#### Given records

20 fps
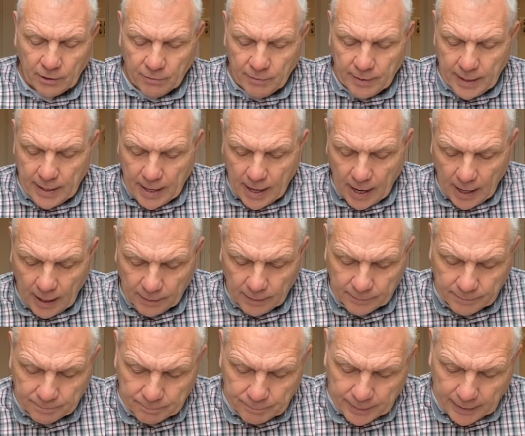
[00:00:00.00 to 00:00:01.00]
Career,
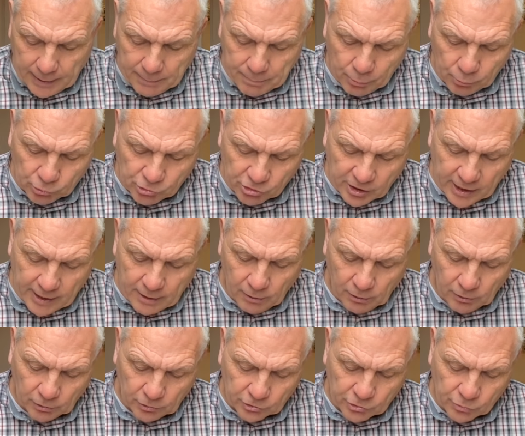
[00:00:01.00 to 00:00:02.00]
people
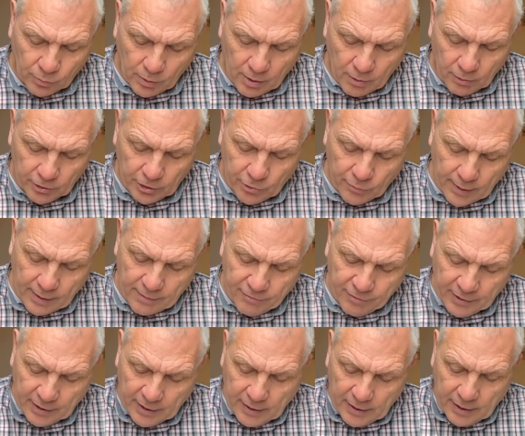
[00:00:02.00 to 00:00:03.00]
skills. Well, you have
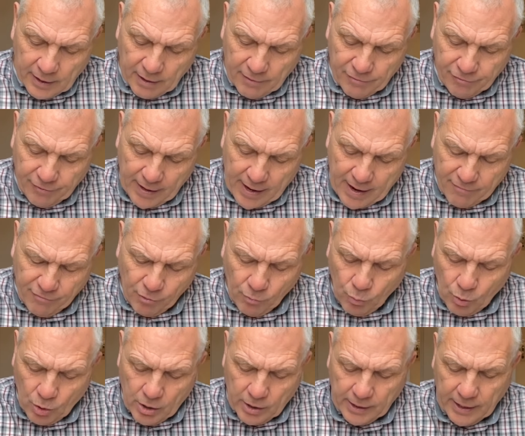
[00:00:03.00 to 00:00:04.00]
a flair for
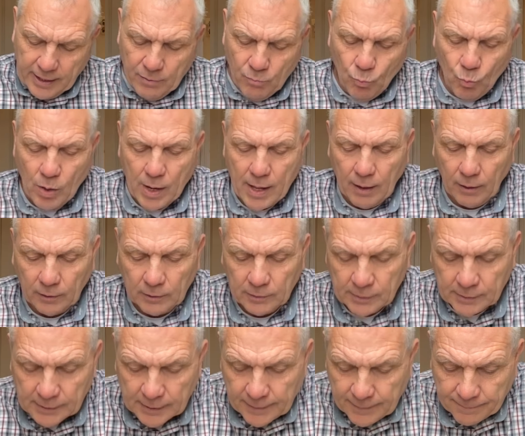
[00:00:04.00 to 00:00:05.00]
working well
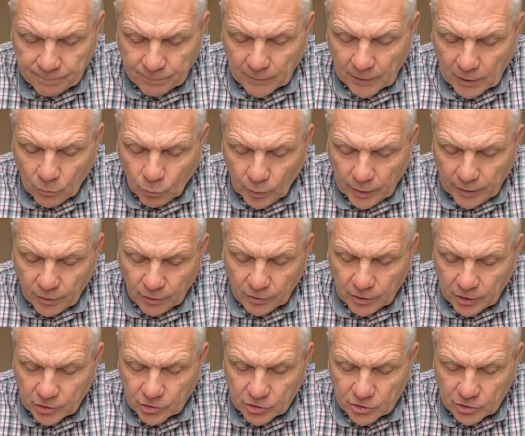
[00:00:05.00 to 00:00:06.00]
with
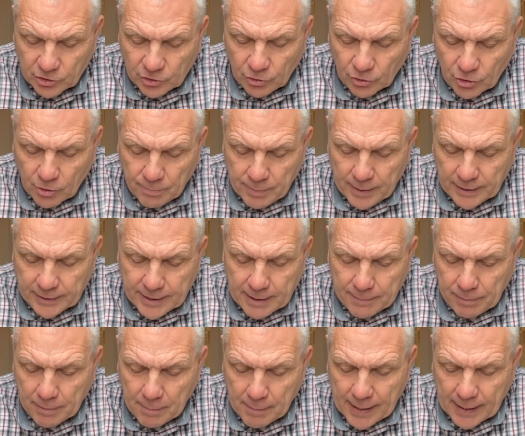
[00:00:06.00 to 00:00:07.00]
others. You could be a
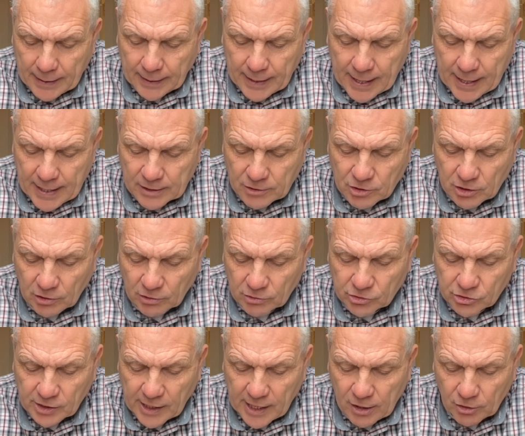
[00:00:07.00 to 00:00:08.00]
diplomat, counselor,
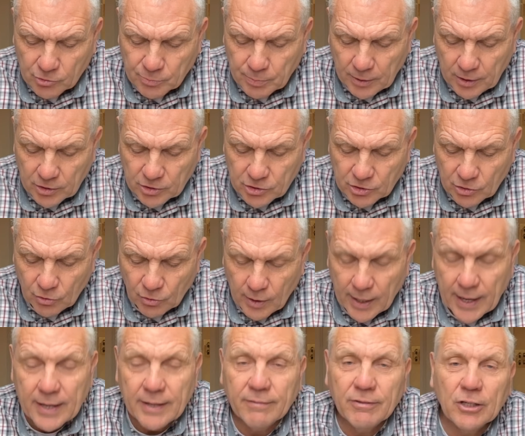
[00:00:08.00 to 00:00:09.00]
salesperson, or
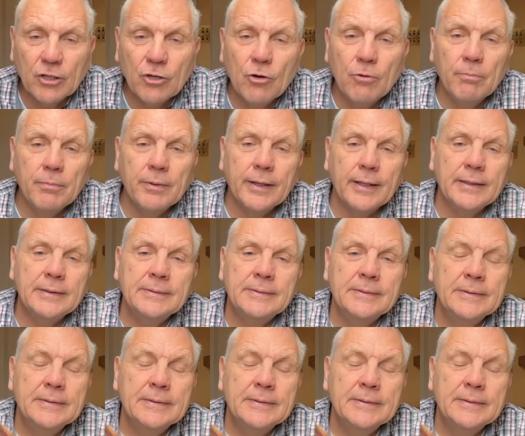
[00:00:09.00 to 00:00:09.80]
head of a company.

########

*Task details*
Your task is to set down every entry exactly, leaving out any picture it contains.

*Answer area*
20 fps
[00:00:00.00 to 00:00:01.00]
Career,
[00:00:01.00 to 00:00:02.00]
people
[00:00:02.00 to 00:00:03.00]
skills. Well, you have
[00:00:03.00 to 00:00:04.00]
a flair for
[00:00:04.00 to 00:00:05.00]
working well
[00:00:05.00 to 00:00:06.00]
with
[00:00:06.00 to 00:00:07.00]
others. You could be a
[00:00:07.00 to 00:00:08.00]
diplomat, counselor,
[00:00:08.00 to 00:00:09.00]
salesperson, or
[00:00:09.00 to 00:00:09.80]
head of a company.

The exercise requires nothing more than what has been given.